Or, sans vouloir être pessimiste, j'ai des réserves sérieuses sur l'avenir censément heureux des forêts communautaires, et même sur des succès rapportés auxquels j'ai fait foi au cours de mon activité en faveur de cette forme de gestion. Je me demande si certains projets de foresterie communautaire ne permettent pas en fait aux acteurs de l'Etat d'étendre leur pouvoir et leur contrôle sur les forêts. Autrement dit: tandis que les forêts communautaires visent à obtenir le pouvoir sur les forêts et sur leur gestion, combien d'entre elles réussissent à défier, voire à changer, l'autorité de l'Etat? D'après une étude menée par Arun Agrawal à Kumaon, en Inde, même dans les forêts soi-disant communautaires l'Etat continue de "déterminer les manières dont les ressources peuvent être utilisées, définir qui est autorisé à les utiliser, et exercer un contrôle de plus en plus étendu et intensif sur des territoires donnés" [Agrawal, Arun: "State Formation in Community Spaces", 1998]. En outre, l'enquête d'Agrawal a conclu que ces forêts communautaires ne servaient pas outre mesure l'intérêt des membres les plus marginalisés des populations.

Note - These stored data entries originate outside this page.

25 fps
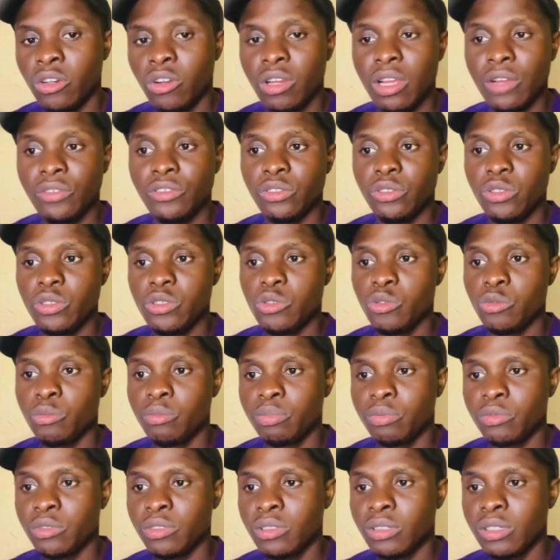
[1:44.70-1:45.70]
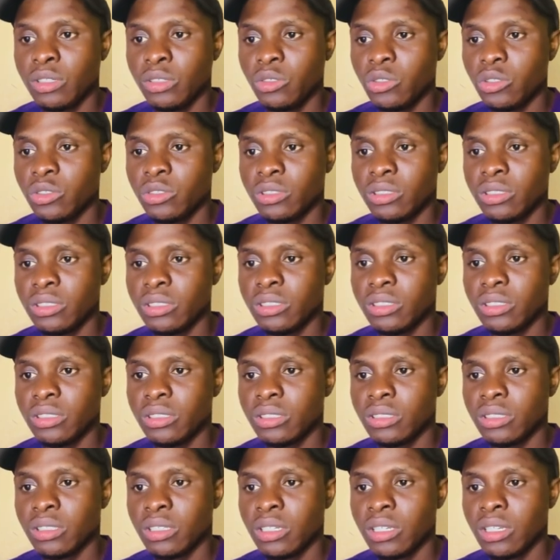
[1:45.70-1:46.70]
all you have to do is to click on
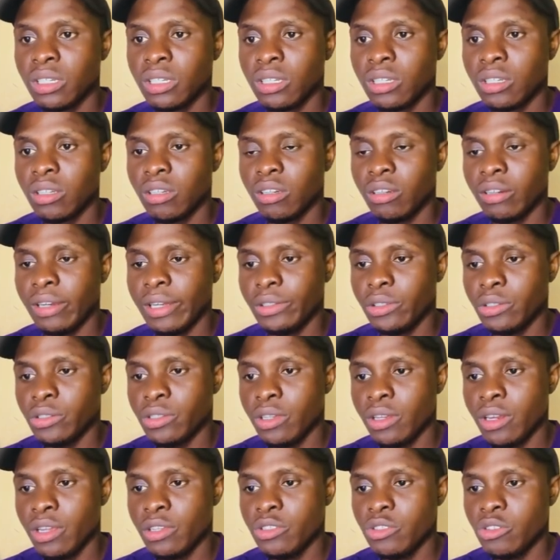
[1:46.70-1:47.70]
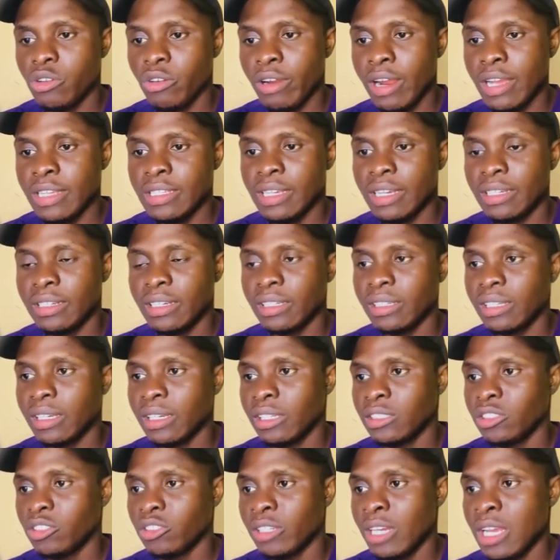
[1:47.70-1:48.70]
this, right, to select your right hand
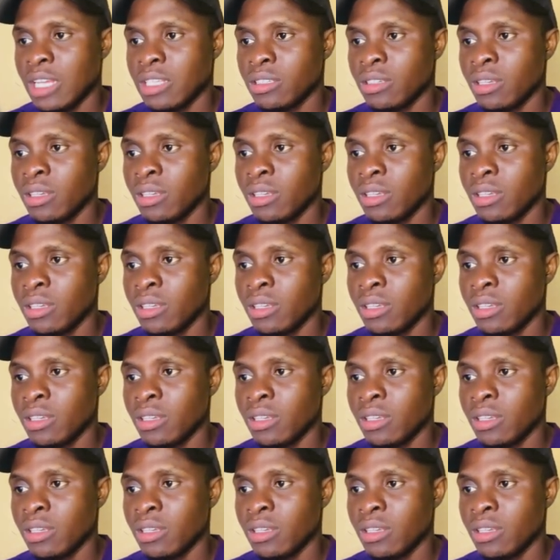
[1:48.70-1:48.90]
account, right?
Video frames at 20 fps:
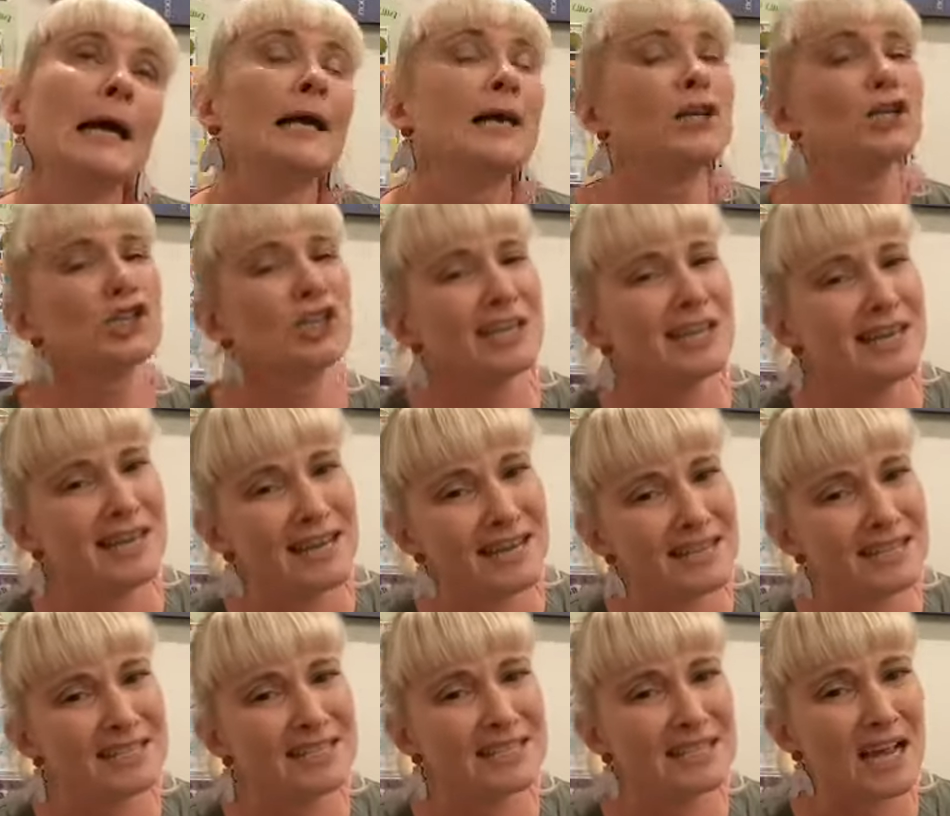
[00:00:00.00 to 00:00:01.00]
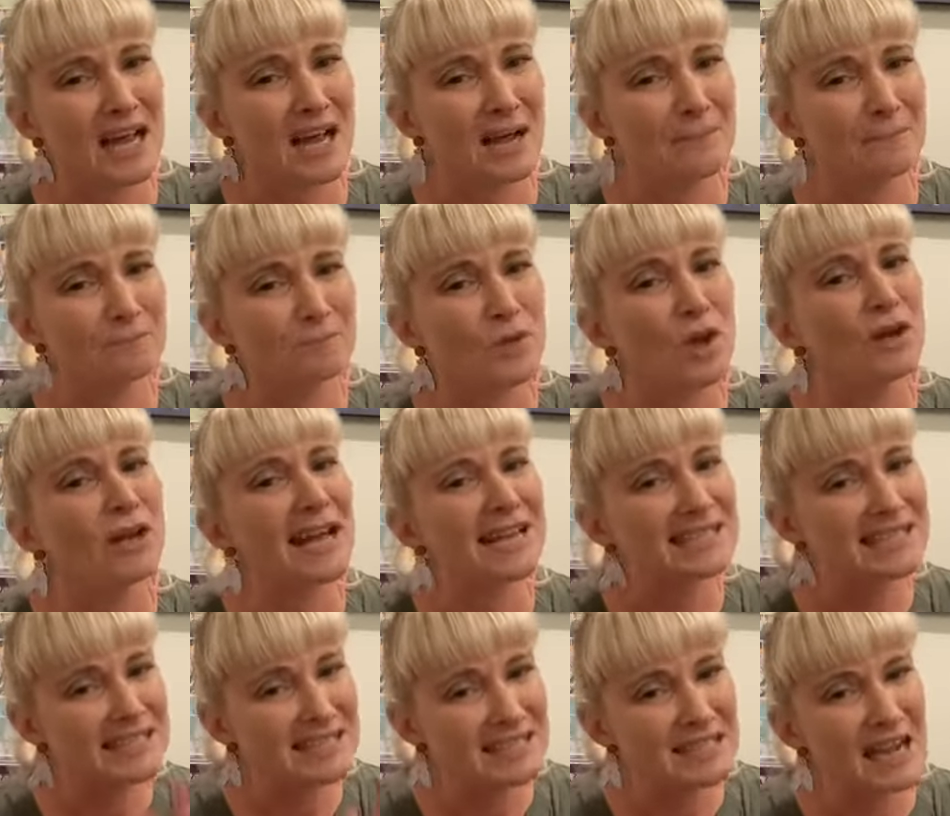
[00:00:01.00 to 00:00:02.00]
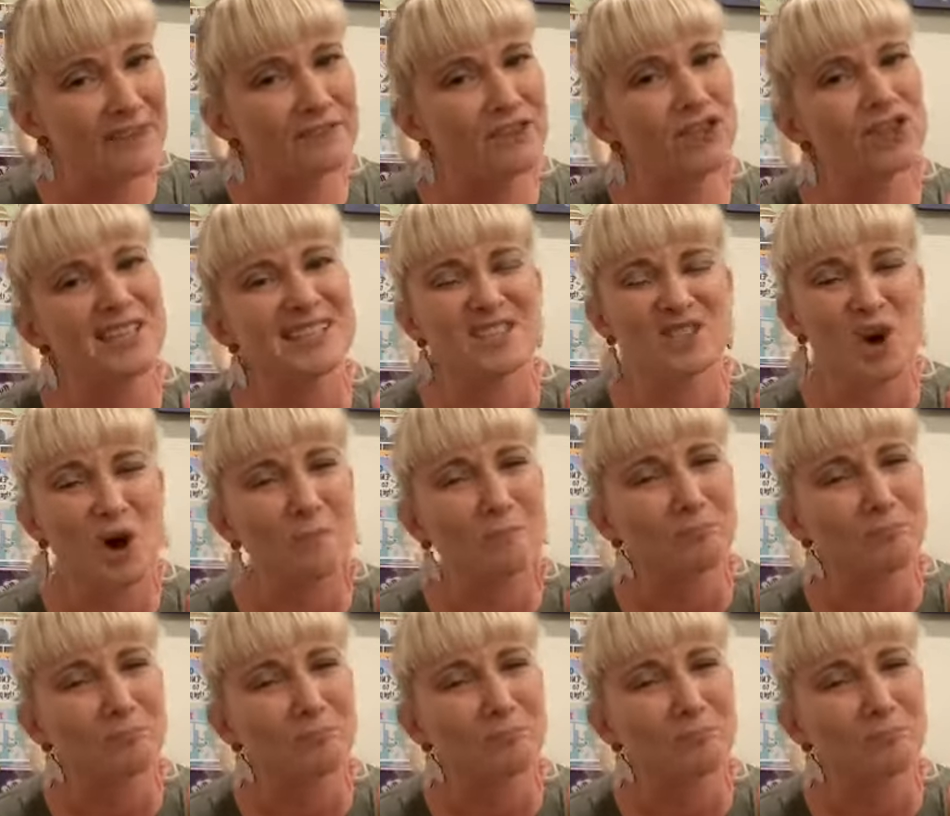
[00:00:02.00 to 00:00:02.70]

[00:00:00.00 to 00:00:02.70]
She is has discovered she's not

Les forêts communautaires du Népal semblent suivre la même voie. Les changements dans les politiques des Forêts Nationales empiètent de manière insidieuse sur l'autonomie de la communauté sur les terres boisées. Le Département des Forêts a établi des mesures rigoureuses qui rendent très difficile et très cher pour les communautés de mettre en place et de maintenir leur contrôle sur les forêts. Par exemple, il est maintenant exigé aux communautés de dresser des inventaires minutieux des forêts, alors que le gouvernement lui-même ne le fait pas sur les terres nationales. De même, le gouvernement commence à imposer de lourdes taxes aux produits forestiers obtenus par les communautés. [Kaji Shrestha, FECOFUN, communication personnelle, août 2002].

La transmission réelle du pouvoir et de l'autorité n'est qu'une partie du défi posé par les forêts communautaires. Celles-ci vont rester marginales si nos sociétés (en particulier celles du Nord, et les élites du Sud) poursuivent la course actuelle à la croissance économique accélérée et la haute consommation industrielle. Les forêts les plus riches, et les superficies de forêts les plus vastes -dont on peut tirer des profits- restent aux mains de l'Etat et des grandes entreprises. Il semble que les mouvements de forêts communautaires doivent aborder les thèmes fondamentaux de la consommation et du développement économique et les incorporer à leur stratégie. Malheureusement, le problème de la consommation dans la conservation des forêts est resté en marge, autant pour les gouvernements que pour les ONG. A propos de l'absence de référence à la consommation du Nord dans le Programme de Travail pour les Forêts de la Convention sur la Diversité Biologique, Ashish Kothari affirme: "Ah!, tandis que les communautés pauvres sont censées prendre des mesures pour diminuer leur maigre consommation, les riches ne sont obligées que de "prendre conscience" de la leur. Lorsqu'elles en auront pris conscience, peut-être auront-elles la gentillesse de réduire leur impact sur le monde". [Kothari, Ashish: "Let the Poor Pay for the Excesses of the Rich", ECO 6(2), 2002].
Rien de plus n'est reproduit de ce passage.